Beba un vaso de agua tibia (unos 250 ml)
Después de una larga noche de sueño, el cuerpo suele estar deshidratado, por lo que muchas personas sienten sed al despertar. Por lo tanto, beber agua por la mañana es un hábito saludable. Incluso si no sientes sed, aún debes beber un vaso de agua tibia de unos 250 ml.
Esto ayuda a estimular el peristaltismo intestinal, apoya el proceso de excreción del hígado y los riñones y también contribuye a prevenir el estreñimiento.

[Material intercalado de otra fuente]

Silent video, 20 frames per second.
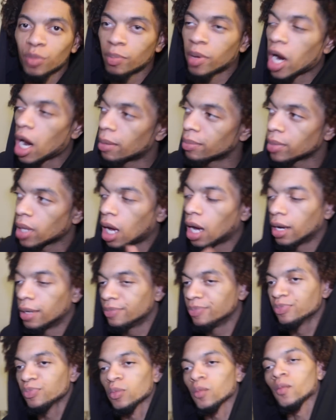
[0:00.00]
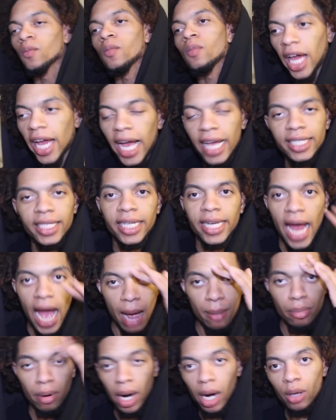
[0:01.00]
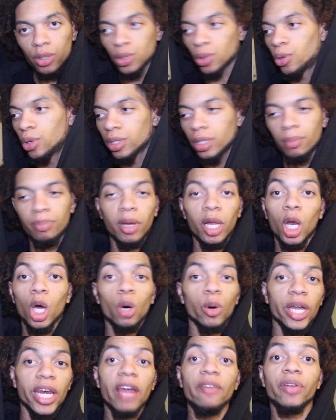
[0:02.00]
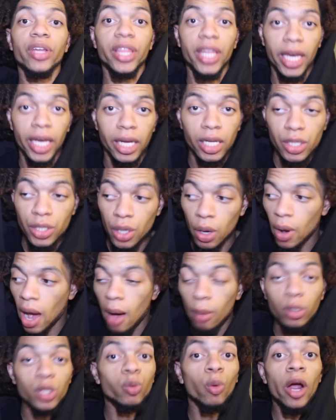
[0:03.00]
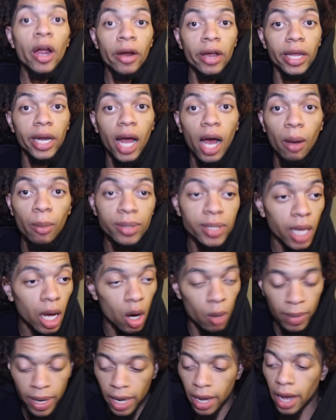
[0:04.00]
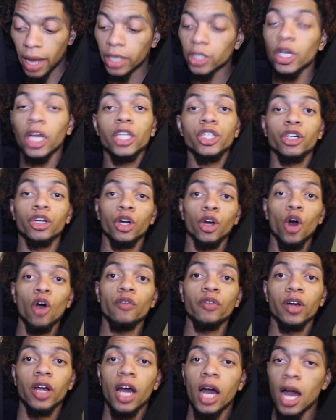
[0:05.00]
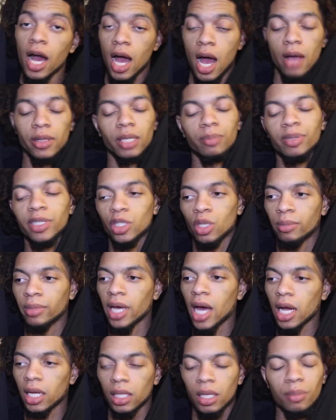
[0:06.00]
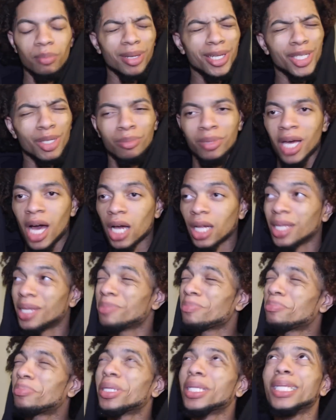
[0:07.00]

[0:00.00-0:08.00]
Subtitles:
But like I seen eyebrows on the pillow and everything. So I was worried. I was like, oh my God, I tried to turn her over. I was like, please don't be ugly. Please don't be ugly.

La temperatura adecuada del agua debe ser de unos 30 grados C.
Ir al baño después de beber agua
Los estudios demuestran que, en unas 12 horas después de comer, los alimentos se digieren y metabolizan, y finalmente se excretan. Por lo tanto, la mañana, después de beber agua, es un momento favorable para defecar. Mantener este hábito ayuda al cuerpo a eliminar los desechos de forma más eficaz. Por el contrario, si el estreñimiento persiste, los desechos pueden acumularse en el intestino, afectando negativamente la salud.
Desayuno completo
El hígado y la vesícula biliar juegan un papel importante en el sistema digestivo, especialmente la secreción de bilis para ayudar a la digestión de los alimentos. Si se salta el desayuno con frecuencia, la bilis no se excreta correctamente y, con el tiempo, puede aumentar el riesgo de formación de cálculos biliares. Por lo tanto, mantener un hábito de desayuno completo es muy necesario para proteger la salud.